* **SUPPLIED DATA**:
------------------------------
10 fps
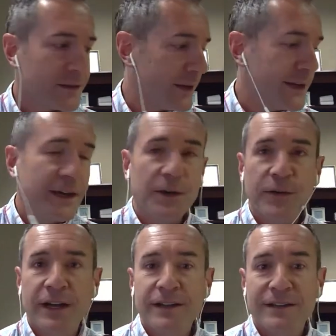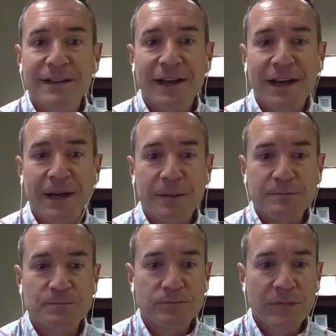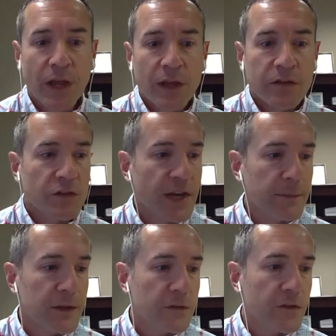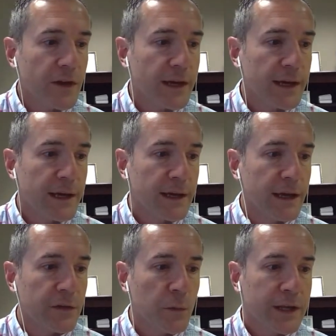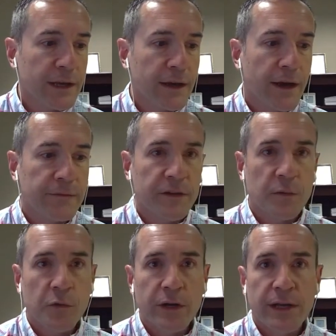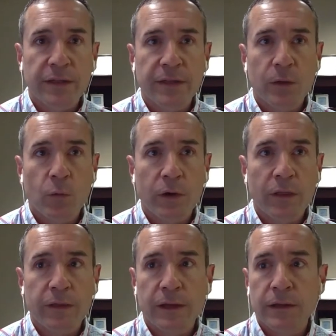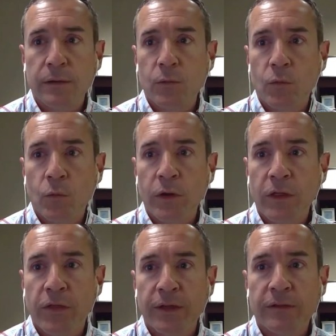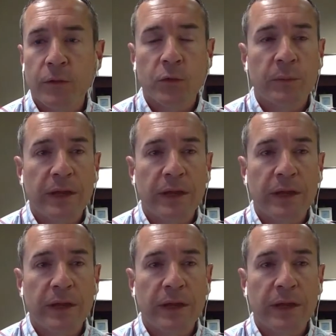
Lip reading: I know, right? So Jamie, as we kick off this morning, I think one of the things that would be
------------------------------
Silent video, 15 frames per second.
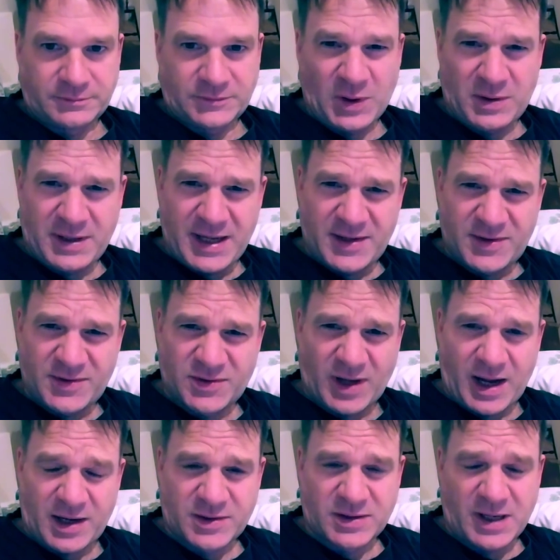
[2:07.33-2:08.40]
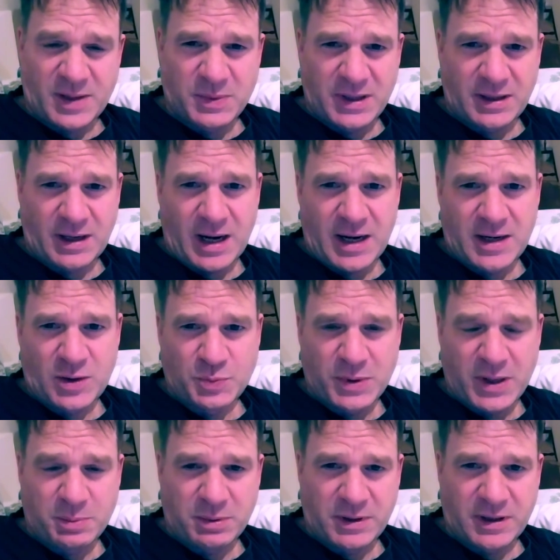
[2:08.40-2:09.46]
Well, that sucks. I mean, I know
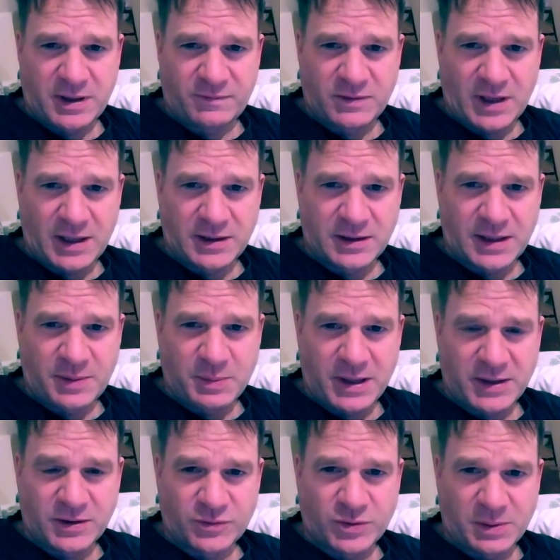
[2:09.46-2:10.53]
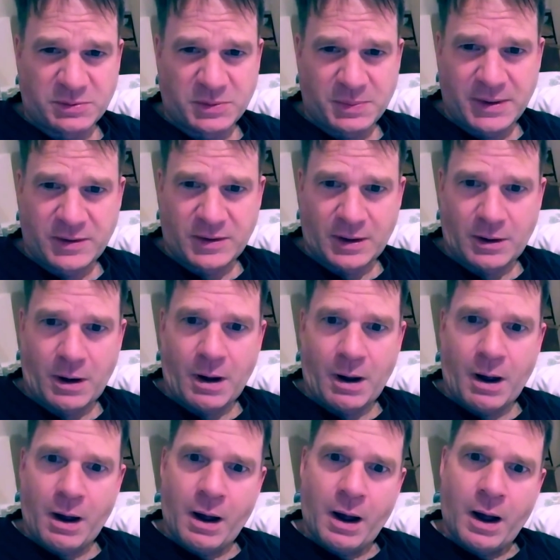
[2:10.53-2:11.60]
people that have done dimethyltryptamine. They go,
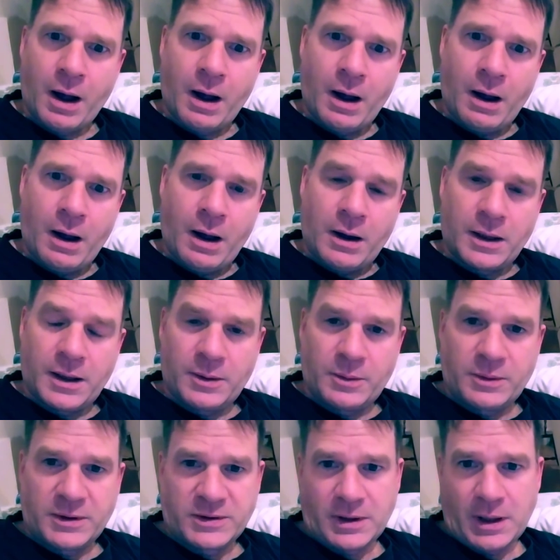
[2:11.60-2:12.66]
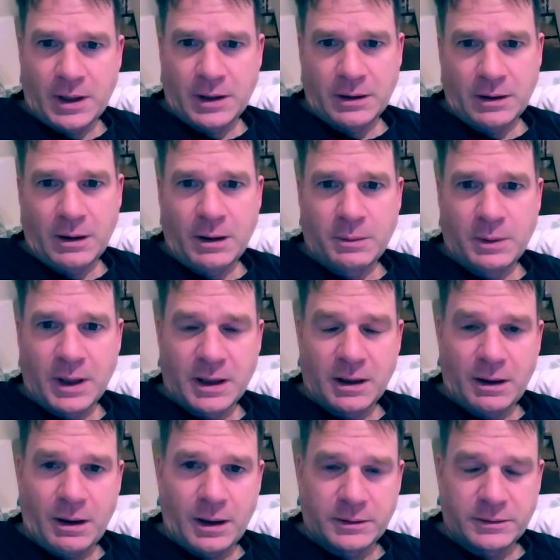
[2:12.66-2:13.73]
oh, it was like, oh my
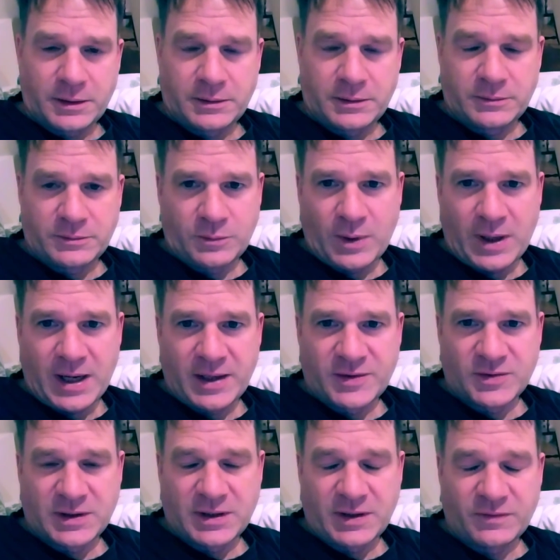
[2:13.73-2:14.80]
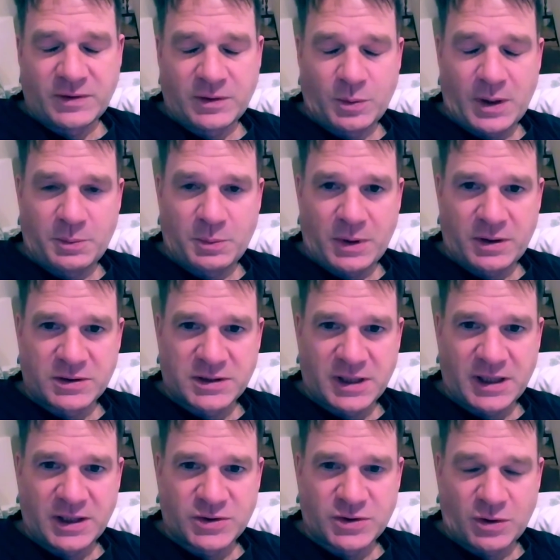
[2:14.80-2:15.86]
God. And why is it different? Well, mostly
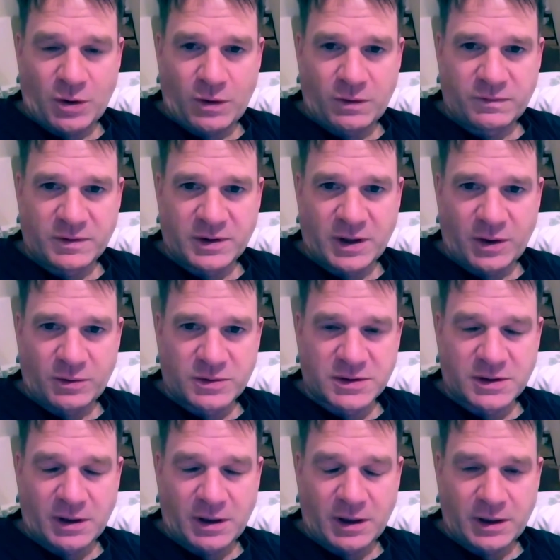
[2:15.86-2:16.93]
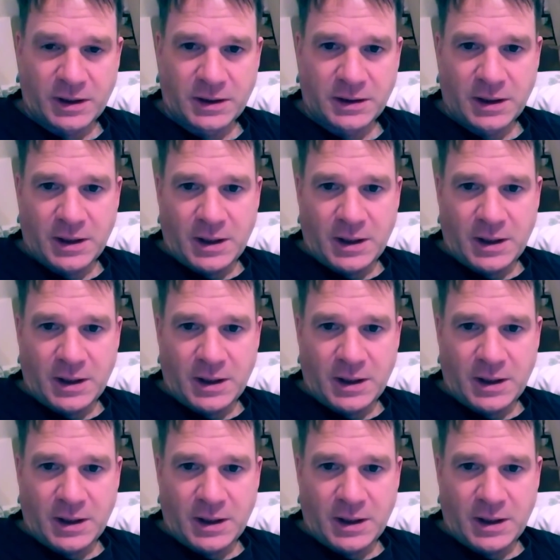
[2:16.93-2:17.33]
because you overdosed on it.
------------------------------
* **EXERCISE**: Using the entries above, reproduce word for word only the lines from the one that contains "[2:07.33-2:08.40]" to the one that contains "[2:13.73-2:14.80]", both ends included, and drop every picture.

* **FINISHED TASK**:
[2:07.33-2:08.40]
[2:08.40-2:09.46]
Well, that sucks. I mean, I know
[2:09.46-2:10.53]
[2:10.53-2:11.60]
people that have done dimethyltryptamine. They go,
[2:11.60-2:12.66]
[2:12.66-2:13.73]
oh, it was like, oh my
[2:13.73-2:14.80]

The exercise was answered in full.